Tuanku Syed Faizuddin Putra ibni Tuanku Syed Sirajuddin Jamalullail (born  in Alor Setar, Kedah, Malaysia) is the Raja Muda (Crown Prince) of the Malaysian state of Perlis. He is the only son and eldest child of the current Raja of Perlis, Tuanku Syed Sirajuddin.

Biography
Tuanku Syed Faizuddin Putra was born on 30 December 1967 at Sultanah Bahiyah Hospital in Alor Setar, Kedah. He is the eldest son of Tuanku Syed Sirajuddin Jamalullail and Tuanku Tengku Fauziah Tengku Abdul Rashid. 

He attended SRK Putra (Primary, Standards 1–6) and SMK Derma (Secondary, Forms 1–3) in Kangar before moving to Penang Free School in Georgetown, Penang (Secondary, Form 4) and later he attended Carey Grammar School in Melbourne, Australia (Secondary, Forms 5–6). 

He obtained his Bachelor of Economics B.Ec. from La Trobe University in Bundoora, Melbourne, Australia in 1989.

In 1990, Tuanku Syed Faizuddin Putra joined Malaysia Airlines in Kuala Lumpur as a Management Trainee and being given exposures at the General Management department, Flight Control Centre (FCC), MAS Hotels and Boutiques (MHB) as well as Passenger Sales Department. 
From 1992 to 1995, he was International Sales and Marketing Executive for Australasia, Europe, Middle-East (AEME) and Indian Sub-Continent before moving to the International Sales and Marketing Executive for Asia and Africa Region. Both positions being based at the head office in Jalan Sultan Ismail MAS Building. 

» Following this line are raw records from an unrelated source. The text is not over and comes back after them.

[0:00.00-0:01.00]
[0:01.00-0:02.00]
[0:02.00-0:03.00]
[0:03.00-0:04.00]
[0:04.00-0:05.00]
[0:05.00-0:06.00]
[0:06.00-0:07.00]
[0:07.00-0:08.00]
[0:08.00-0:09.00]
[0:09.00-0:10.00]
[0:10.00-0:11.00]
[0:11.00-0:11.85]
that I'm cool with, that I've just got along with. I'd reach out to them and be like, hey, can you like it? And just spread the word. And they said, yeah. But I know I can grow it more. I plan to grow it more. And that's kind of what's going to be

He became Area Manager for Spain, Portugal and Northern Africa based in Madrid from 1995 to 1997 and later Area Manager for Switzerland, Austria and Central Europe based in Zurich from 1997 to 2002. He was installed as the Raja Muda (Crown Prince) of Perlis at Istana Arau on 12 October 2000. During his father's tenure as the 12th Yang di-Pertuan Agong from December 2001 to December 2006, he served as the Regent of Perlis.

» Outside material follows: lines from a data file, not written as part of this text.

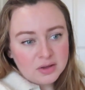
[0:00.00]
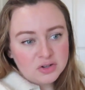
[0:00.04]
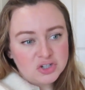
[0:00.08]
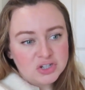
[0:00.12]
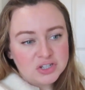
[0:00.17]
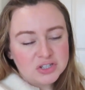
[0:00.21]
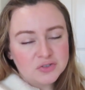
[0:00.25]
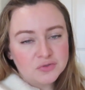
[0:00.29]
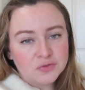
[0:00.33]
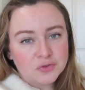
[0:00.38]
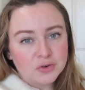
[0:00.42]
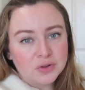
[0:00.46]

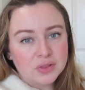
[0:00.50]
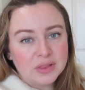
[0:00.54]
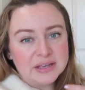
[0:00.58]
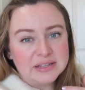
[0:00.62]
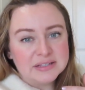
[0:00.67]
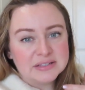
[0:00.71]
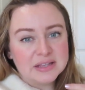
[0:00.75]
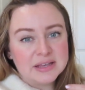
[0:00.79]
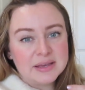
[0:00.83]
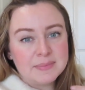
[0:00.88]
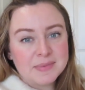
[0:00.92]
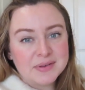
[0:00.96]
Just for at
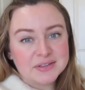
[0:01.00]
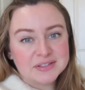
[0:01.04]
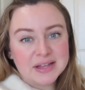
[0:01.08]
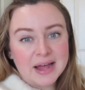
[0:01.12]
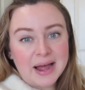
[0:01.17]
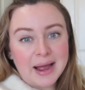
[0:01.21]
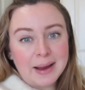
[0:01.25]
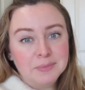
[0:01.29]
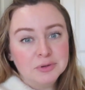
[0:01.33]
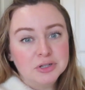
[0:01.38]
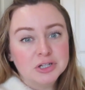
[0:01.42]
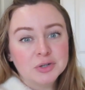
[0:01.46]
least the emails
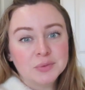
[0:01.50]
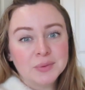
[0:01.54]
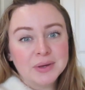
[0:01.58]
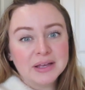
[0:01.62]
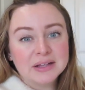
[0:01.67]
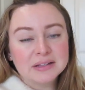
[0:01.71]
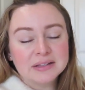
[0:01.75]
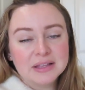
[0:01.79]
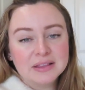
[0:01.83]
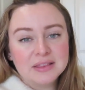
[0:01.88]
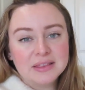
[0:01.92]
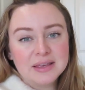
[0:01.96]
that I'm
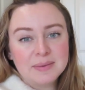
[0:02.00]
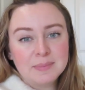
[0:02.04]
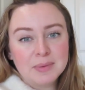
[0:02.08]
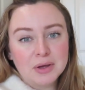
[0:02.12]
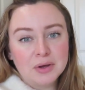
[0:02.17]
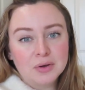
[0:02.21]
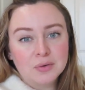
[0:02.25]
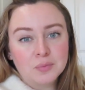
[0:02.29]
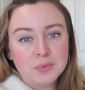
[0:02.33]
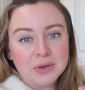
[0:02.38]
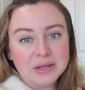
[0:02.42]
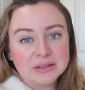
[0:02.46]
doing, like the
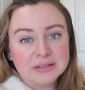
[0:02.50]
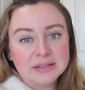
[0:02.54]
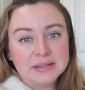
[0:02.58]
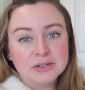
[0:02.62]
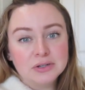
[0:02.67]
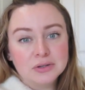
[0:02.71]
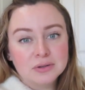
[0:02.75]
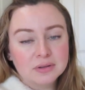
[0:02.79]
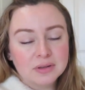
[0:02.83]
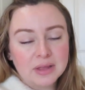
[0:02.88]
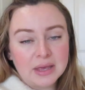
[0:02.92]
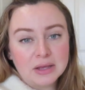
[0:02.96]
email
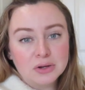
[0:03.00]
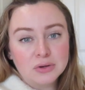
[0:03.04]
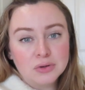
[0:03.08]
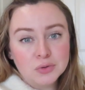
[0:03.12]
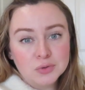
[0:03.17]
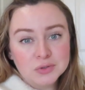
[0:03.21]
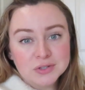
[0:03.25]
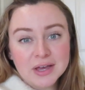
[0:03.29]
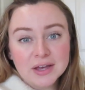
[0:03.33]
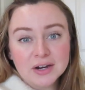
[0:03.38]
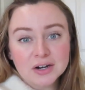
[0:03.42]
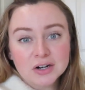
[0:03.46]
weekly like
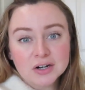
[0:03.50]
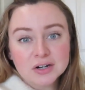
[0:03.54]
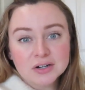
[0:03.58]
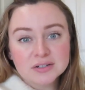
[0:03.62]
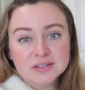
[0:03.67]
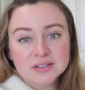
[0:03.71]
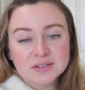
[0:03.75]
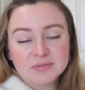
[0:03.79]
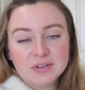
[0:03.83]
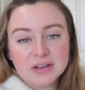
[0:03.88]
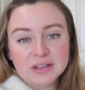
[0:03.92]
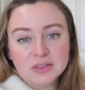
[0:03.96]

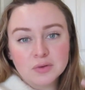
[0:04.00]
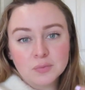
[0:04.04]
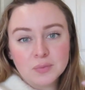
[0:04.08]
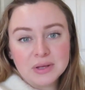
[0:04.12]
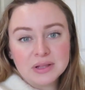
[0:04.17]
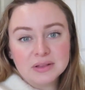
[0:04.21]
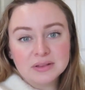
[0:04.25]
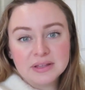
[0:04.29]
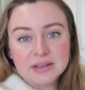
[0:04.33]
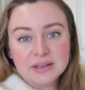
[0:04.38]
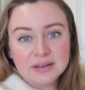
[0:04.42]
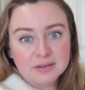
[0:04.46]
newsletters of like the
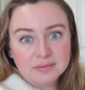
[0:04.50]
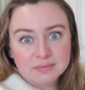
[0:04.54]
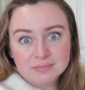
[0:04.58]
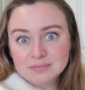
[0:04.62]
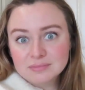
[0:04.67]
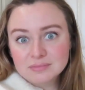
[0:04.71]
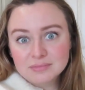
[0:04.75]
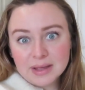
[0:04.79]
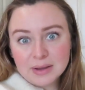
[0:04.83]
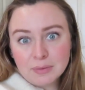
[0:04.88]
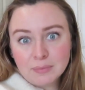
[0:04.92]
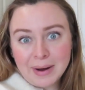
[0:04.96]
weekly
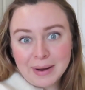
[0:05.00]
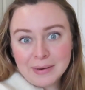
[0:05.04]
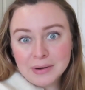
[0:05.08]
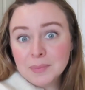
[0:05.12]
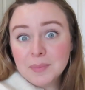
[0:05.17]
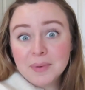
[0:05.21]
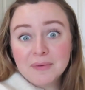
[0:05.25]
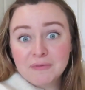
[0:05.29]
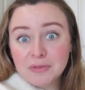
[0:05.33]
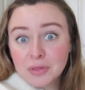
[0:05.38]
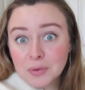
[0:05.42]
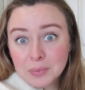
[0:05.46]
like
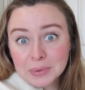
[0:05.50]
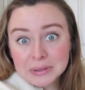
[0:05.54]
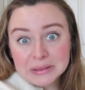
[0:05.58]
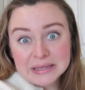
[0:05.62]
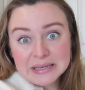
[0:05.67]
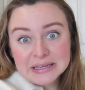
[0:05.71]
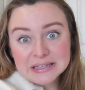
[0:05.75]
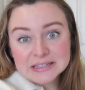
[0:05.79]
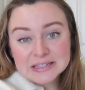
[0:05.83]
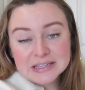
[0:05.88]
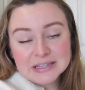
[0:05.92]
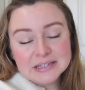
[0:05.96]
roundup of the
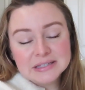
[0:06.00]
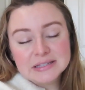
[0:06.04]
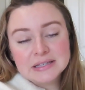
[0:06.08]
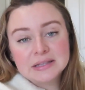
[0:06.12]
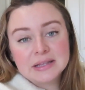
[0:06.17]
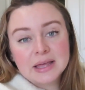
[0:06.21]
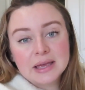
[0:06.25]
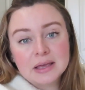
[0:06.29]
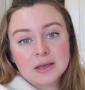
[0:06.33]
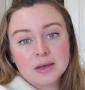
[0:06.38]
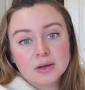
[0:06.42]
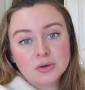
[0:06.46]
releases
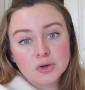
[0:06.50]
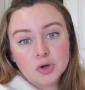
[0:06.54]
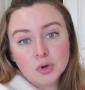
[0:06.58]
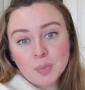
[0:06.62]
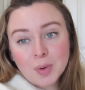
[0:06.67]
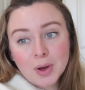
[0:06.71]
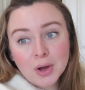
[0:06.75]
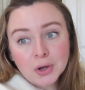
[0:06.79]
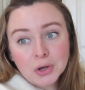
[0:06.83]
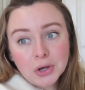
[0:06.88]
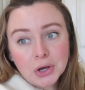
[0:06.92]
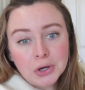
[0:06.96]
and like
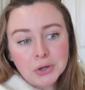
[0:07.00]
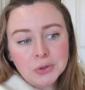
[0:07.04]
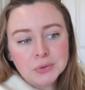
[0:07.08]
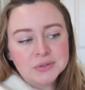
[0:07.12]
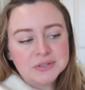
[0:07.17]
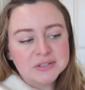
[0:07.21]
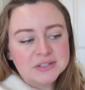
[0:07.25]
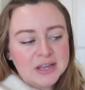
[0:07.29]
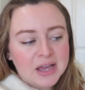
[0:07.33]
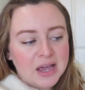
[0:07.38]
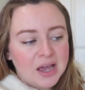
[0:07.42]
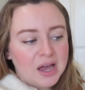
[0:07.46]
coupon
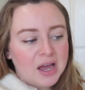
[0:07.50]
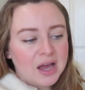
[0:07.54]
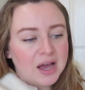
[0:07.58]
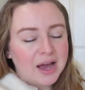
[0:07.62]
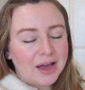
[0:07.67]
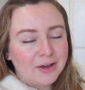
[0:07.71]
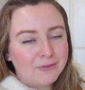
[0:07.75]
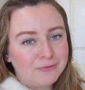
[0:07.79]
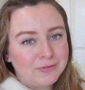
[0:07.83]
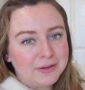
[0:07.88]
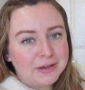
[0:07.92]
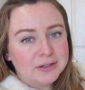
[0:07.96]
codes,
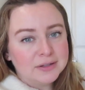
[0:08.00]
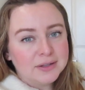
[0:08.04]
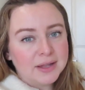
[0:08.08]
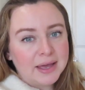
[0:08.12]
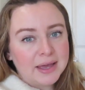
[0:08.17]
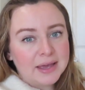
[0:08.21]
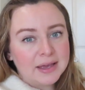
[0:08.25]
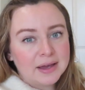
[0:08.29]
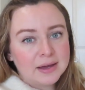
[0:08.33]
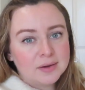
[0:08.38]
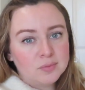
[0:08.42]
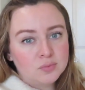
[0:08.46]
I feel
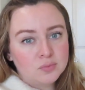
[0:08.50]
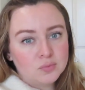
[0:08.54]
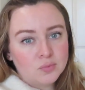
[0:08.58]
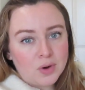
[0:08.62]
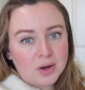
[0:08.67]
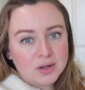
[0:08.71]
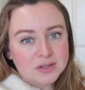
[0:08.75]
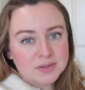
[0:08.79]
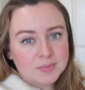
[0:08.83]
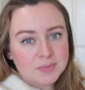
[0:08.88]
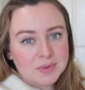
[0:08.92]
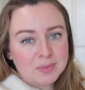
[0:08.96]
like I
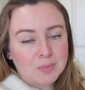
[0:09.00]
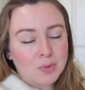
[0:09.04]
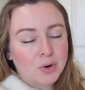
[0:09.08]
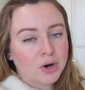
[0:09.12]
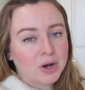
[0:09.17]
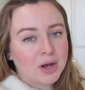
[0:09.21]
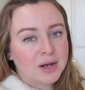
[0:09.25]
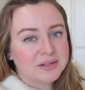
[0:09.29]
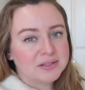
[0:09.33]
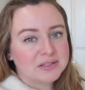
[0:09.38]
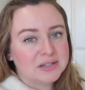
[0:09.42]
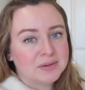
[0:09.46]
want something more
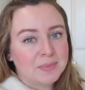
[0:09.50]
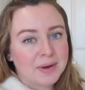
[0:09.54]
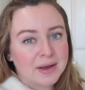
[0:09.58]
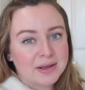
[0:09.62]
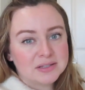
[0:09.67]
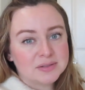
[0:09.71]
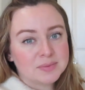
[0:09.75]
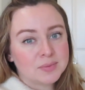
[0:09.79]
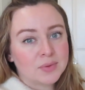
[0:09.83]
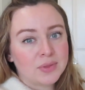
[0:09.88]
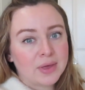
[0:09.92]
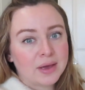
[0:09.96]

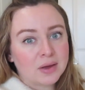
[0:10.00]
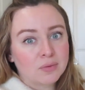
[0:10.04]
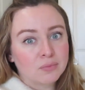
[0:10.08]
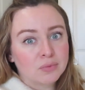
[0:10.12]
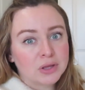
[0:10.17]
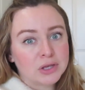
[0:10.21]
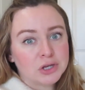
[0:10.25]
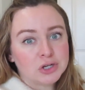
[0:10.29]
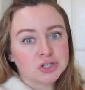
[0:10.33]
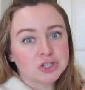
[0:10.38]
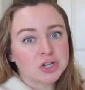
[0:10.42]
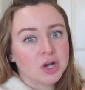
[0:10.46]
customizable that can
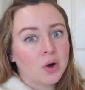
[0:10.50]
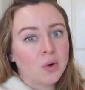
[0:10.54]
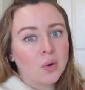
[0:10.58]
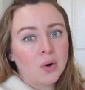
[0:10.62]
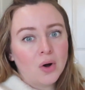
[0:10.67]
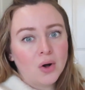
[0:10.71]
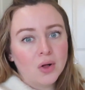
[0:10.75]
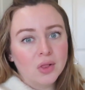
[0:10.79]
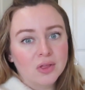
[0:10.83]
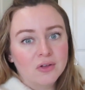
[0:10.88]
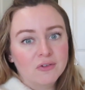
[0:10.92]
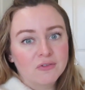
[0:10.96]
really show
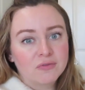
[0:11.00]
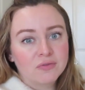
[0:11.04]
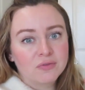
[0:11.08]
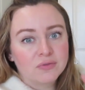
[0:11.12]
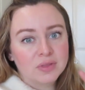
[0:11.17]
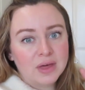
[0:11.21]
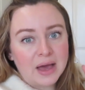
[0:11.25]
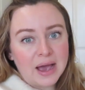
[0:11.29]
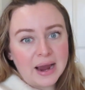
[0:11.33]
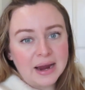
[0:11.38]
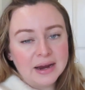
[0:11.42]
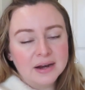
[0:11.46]
all of
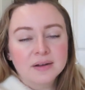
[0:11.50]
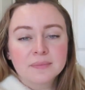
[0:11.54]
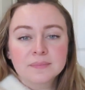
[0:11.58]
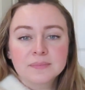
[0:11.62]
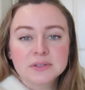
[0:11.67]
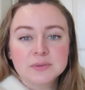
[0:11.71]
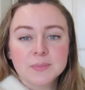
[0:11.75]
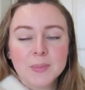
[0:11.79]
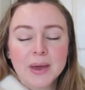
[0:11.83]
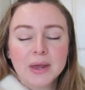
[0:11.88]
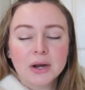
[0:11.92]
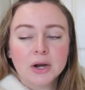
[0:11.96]
the
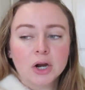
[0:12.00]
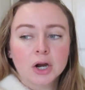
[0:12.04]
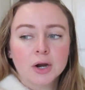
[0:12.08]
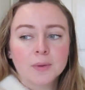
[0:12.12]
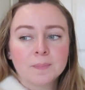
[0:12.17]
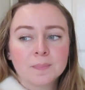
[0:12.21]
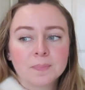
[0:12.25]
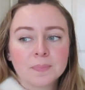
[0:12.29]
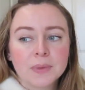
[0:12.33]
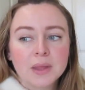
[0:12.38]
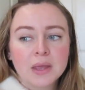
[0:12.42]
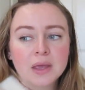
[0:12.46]
items
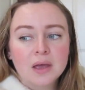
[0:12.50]
better.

Tuanku Syed Faizuddin Putra has taken an active role in championing Malay and Muslim issues. He is the President of the Perlis Islamic Religious and Malay Customs Council (MAIPs).

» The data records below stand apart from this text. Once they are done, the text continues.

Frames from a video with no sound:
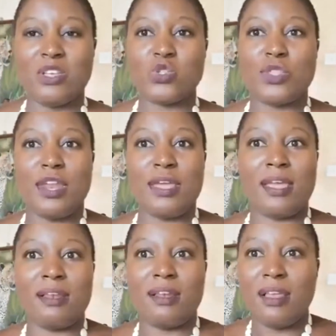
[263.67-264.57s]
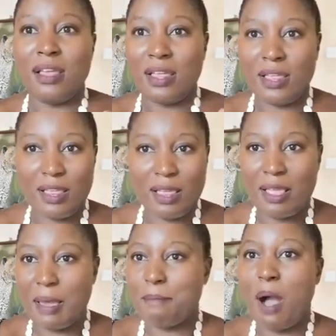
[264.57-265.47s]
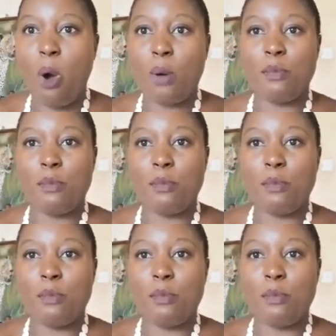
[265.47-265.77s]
so that I can empowerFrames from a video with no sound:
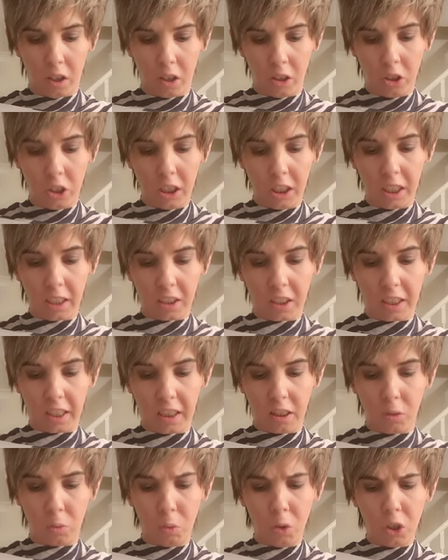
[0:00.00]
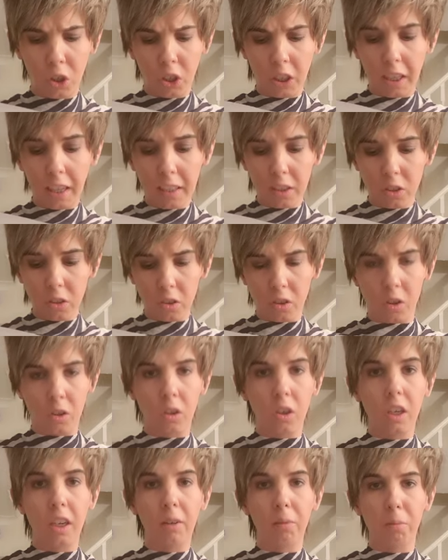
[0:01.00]
She has said the word queso,
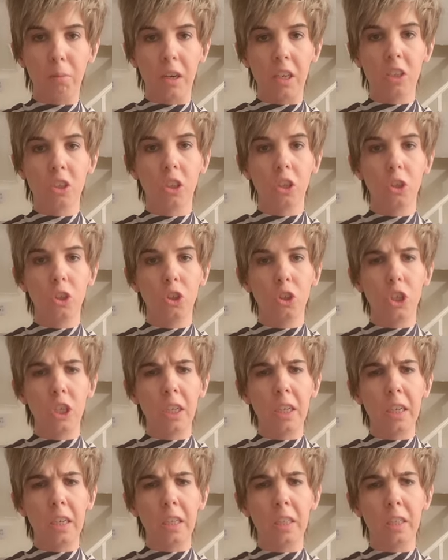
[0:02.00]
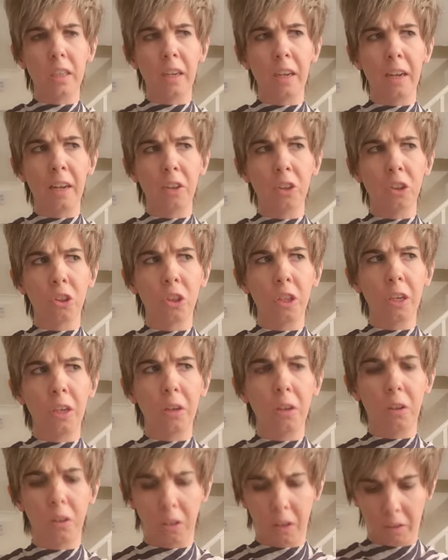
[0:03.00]
it means cheese, I
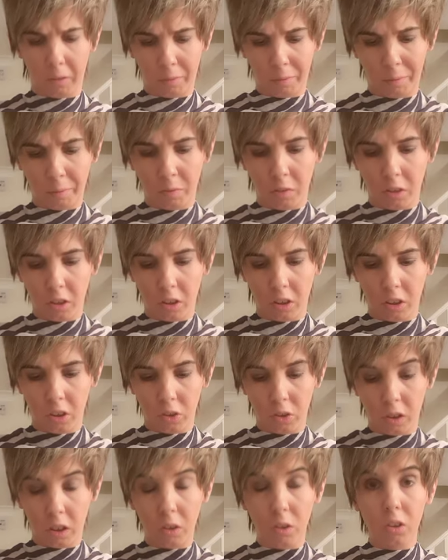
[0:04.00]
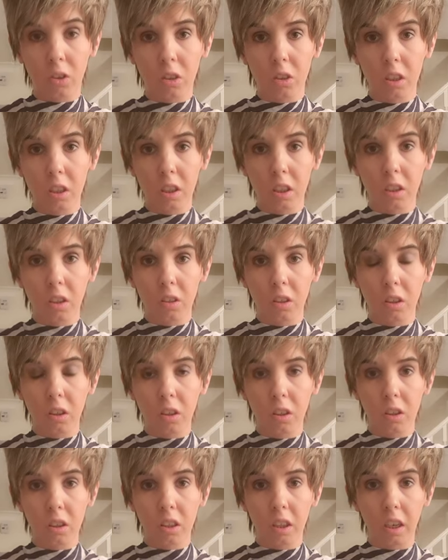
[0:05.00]
think. So I'll just sit still
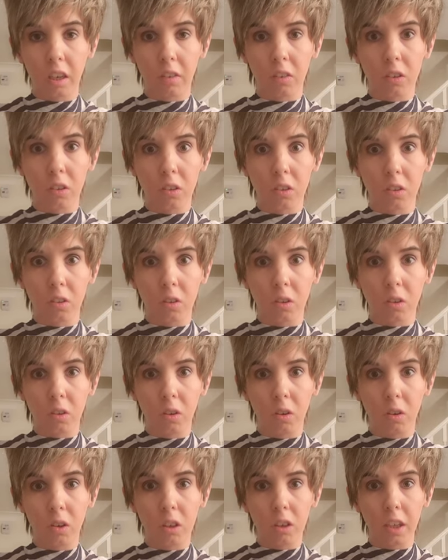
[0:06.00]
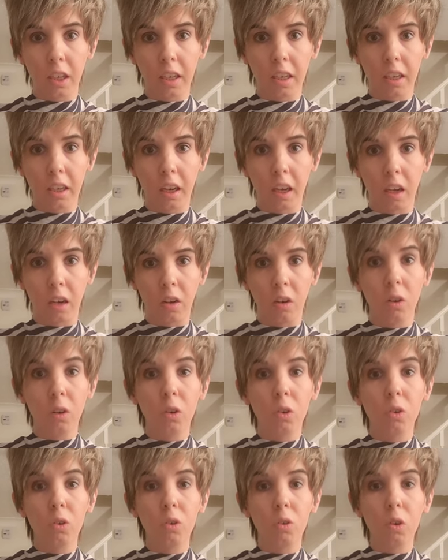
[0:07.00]
and stare at her as long as I can,
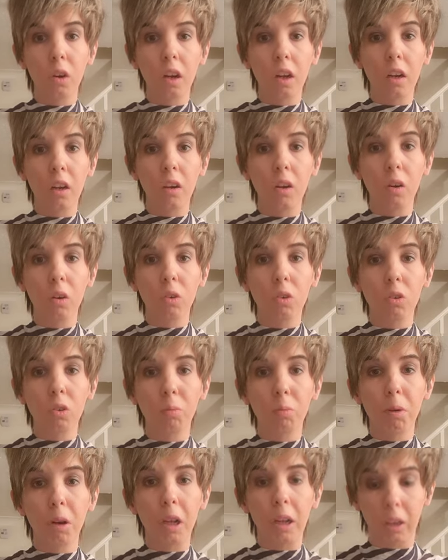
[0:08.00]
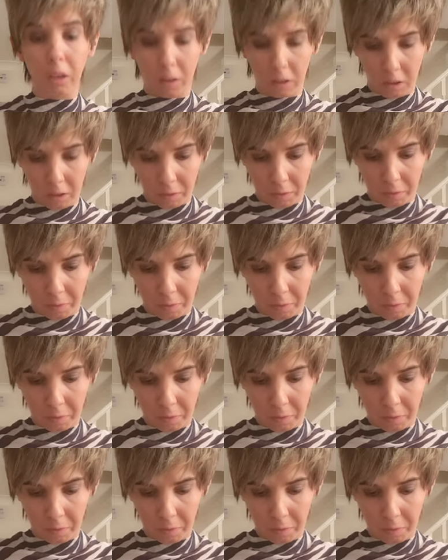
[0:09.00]
trying not to blink.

Tuanku Syed Faizuddin Putra is also the Chancellor of Universiti Malaysia Perlis (UniMAP), Commander of 504th Regiment of The Malaysian Territorial Army / (Askar Wataniah - Reservist) (holding the rank of Brigadier General) and the Chairman of the Perlis Tuanku Syed Putra Foundation (YTSP). He is also the President of Putra Golf Club (KGP) in Perlis. On 14 April 2015, he was proclaimed as the first Chancellor of Kolej Universiti Islam Perlis (KUIPs).

Hobbies 
 He travels extensively around the world.
 He is an avid sportsman and still plays association football, cycling and woodball regularly. 
 He is also The Patron of The Malaysian Manchester United Football Club Supporters Club (MUFC SC). The last match he was present at Old Trafford was Manchester United vs Norwich City (League Cup 2013/4).

Marriage and children
Tuanku Syed Faizuddin Putra married Tuanku Lailatul Shahreen Akashah on 9 May 1994 in Kuala Lumpur. When he was appointed Raja Muda, she became the Raja Puan Muda (Crown Princess). The couple has three children:
Sharifah Khatreena Nuraniah (born  at the Pantai Hospital in Kuala Lumpur).
Sharifah Farah Adriana (born  at Zollikerberg Hospital, Zurich, Switzerland).
Syed Sirajuddin Areeb Putra (born  at Tuanku Fauziah Hospital (HTF), Kangar).

Honours 
  Knight Grand Commander of the Order of the Crown of Perlis (SPMP) (17 May 1998).
  Recipient of the Perlis Family Order of the Gallant Prince Syed Putra Jamalullail (DK) (12 December 2001)
His wife, Lailatul Shahreen Akashah, has been awarded :
  Knight Grand Commander of the Order of the Crown of Perlis (SPMP) (17 May 2002)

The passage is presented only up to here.